EXERCISE BRIEF
Your answer must consist solely of the line containing "[6:16.15-6:17.08]" and each line after it through the end of the data, copied exactly.

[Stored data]
*** Block opens ***

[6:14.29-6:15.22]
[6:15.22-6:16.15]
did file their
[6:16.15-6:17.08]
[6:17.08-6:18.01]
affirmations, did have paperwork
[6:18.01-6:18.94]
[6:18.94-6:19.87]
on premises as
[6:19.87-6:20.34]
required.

*** Block closes ***

SOLUTION BELOW
[6:16.15-6:17.08]
[6:17.08-6:18.01]
affirmations, did have paperwork
[6:18.01-6:18.94]
[6:18.94-6:19.87]
on premises as
[6:19.87-6:20.34]
required.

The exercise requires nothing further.